Because of network issues in some sparsely populated rural areas, where there aren't many cell towers, T-Mobile had difficulty completing all calls. The FCC charged that when calls couldn't be completed, T-Mobile inserted ring tones so that the caller would think the call had gone through, but no one answered.

The FCC charged that this occurred on hundreds of millions of calls. Because of the size of its network, T-Mobile often depended on other carriers' facilities in rural areas where it did not have towers. The agency began an investigation when it noted a pattern in consumer complaints about calls not going through.

'Basic tenet of the nation's phone system'

“It is a basic tenet of the nation’s phone system that calls be completed to the called party, without a reduction in the call quality—even when the calls pass through intermediate providers,” said FCC Chairman Ajit Pai. “The FCC is committed to ensuring that phone calls to all Americans, including rural Americans, go through.”

FCC Commissioner Mignon Clyburn, one of two Democrats on the FCC, said it's good that T-Mobile is being held accountable, but she said the FCC should have provided compensation for consumers.

“According to the consent decree, T-Mobile admits to inserting false ringtones into calls that failed to connect,” Clyburn said in a statement. “This may have affected ‘hundreds of millions of calls each year’ after the practice was expressly prohibited by the Commission in January 2014.”

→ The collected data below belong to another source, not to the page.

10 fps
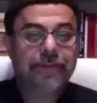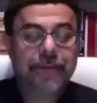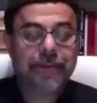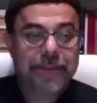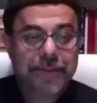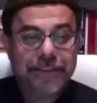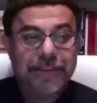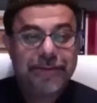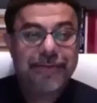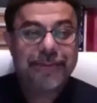The
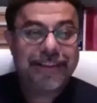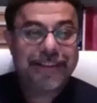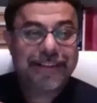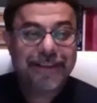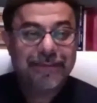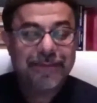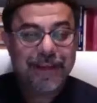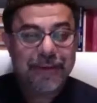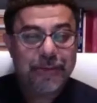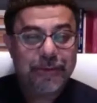Netherlands ran a joint
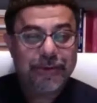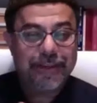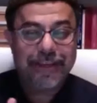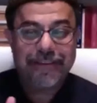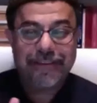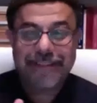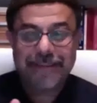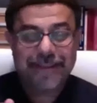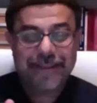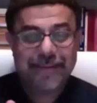live event with
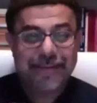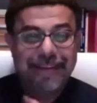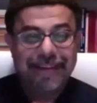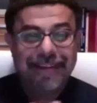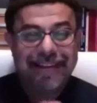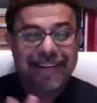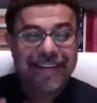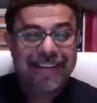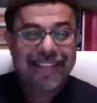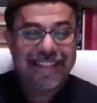South Africa,
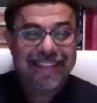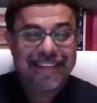for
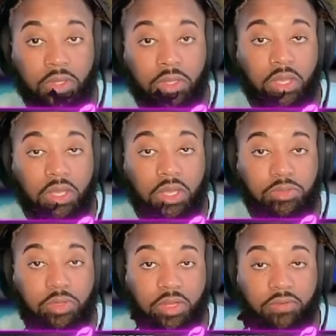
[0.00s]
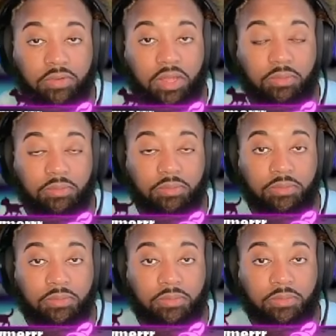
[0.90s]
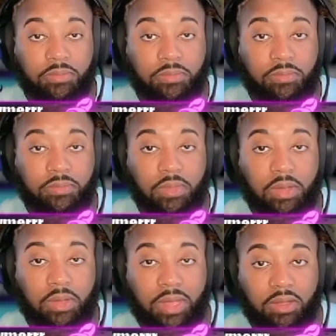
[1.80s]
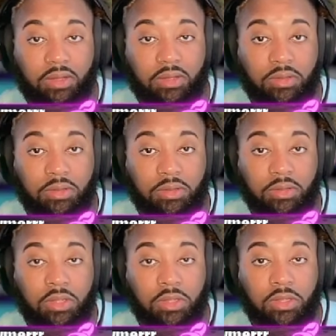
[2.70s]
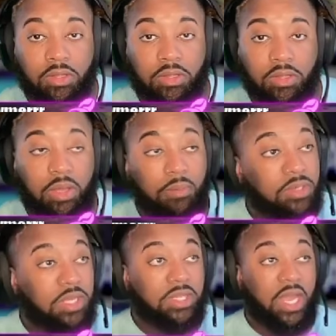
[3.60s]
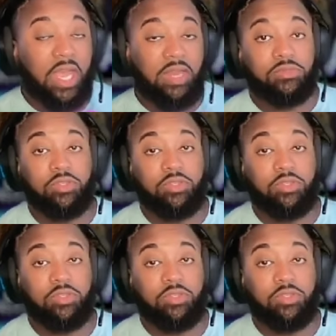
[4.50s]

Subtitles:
and I'm just gonna cover it up by pulling it back. Now, much like the items,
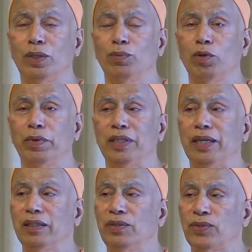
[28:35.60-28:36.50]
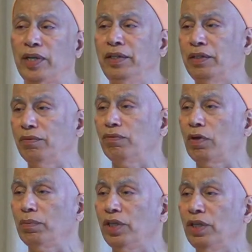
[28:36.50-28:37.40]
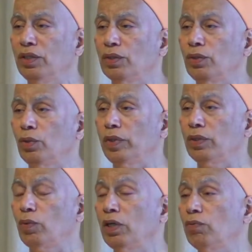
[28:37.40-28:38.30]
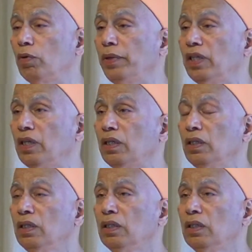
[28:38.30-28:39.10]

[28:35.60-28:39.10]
would be the incentive for me to do it? What would be the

As a result, Clyburn said that meant consumers making calls to certain rural areas would hear ringing on their end, even if the call was not actually connecting and the phone was not actually ringing at the called party's premises.

Gave callers reason to worry

Not only did the deception make the problem difficult to discover and resolve, Clyburn said that callers who believed their call had gone through might worry when no one picked up.

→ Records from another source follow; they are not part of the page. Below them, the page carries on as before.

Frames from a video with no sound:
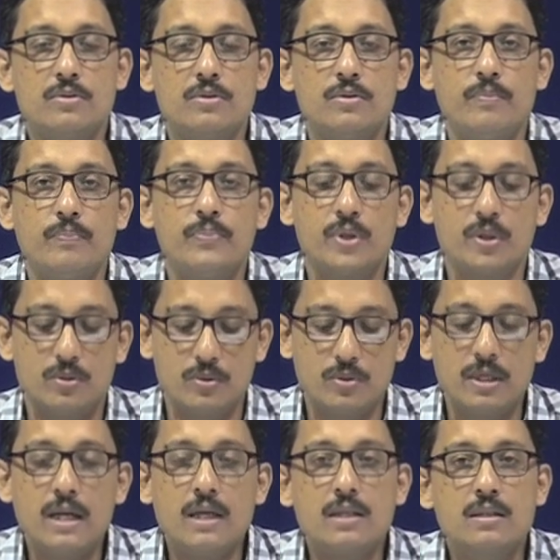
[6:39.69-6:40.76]
So
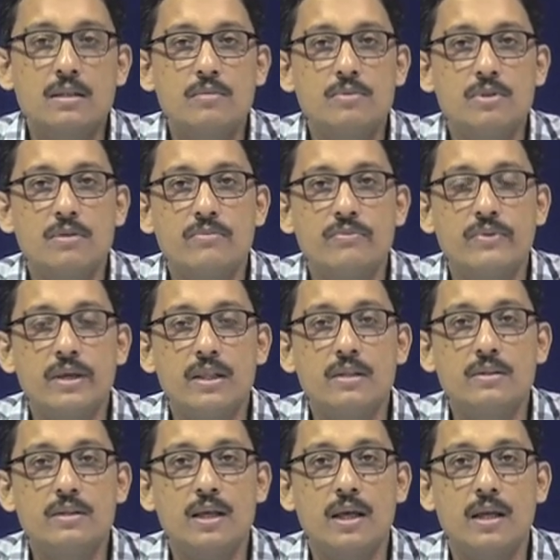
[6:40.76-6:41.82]
that description
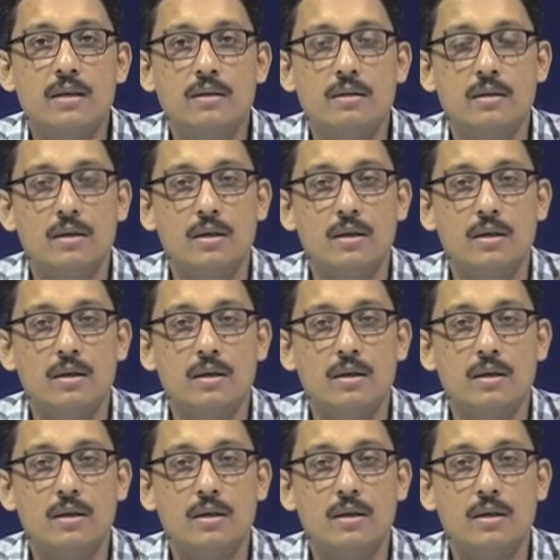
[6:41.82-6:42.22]
fails, and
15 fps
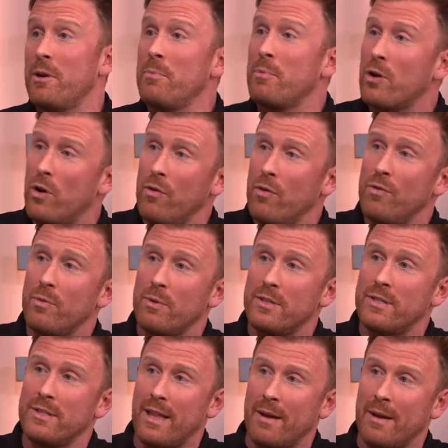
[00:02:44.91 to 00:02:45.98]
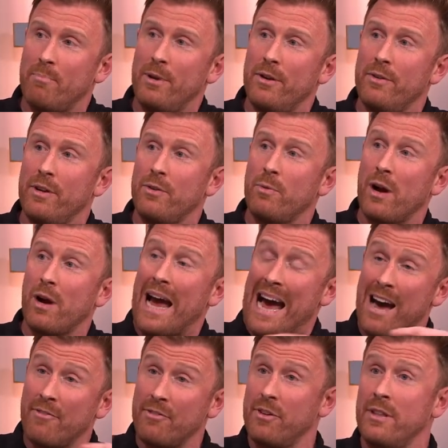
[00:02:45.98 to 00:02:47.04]
But COVID was that period where
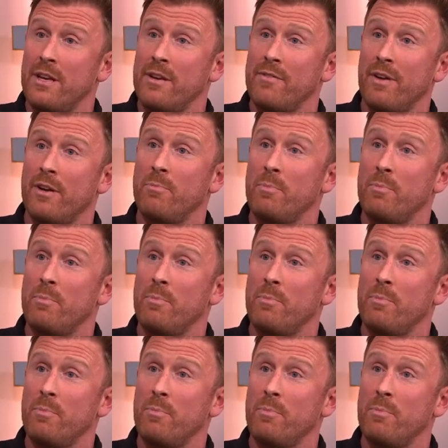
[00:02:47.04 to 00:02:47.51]
after the event,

“How many times was a loved one calling to check on the well-being of an elderly relative, only to have the phone ring and ring with no answer? How many times did a consumer try calling his or her doctor for an urgent refill of an important prescription, only to think that nobody was picking up on the other end of the call?” Clyburn asked.

Clyburn said the $40 million fine, which will be paid to the U.S. Treasury, is much smaller than some of the FCC fines levied against robocallers.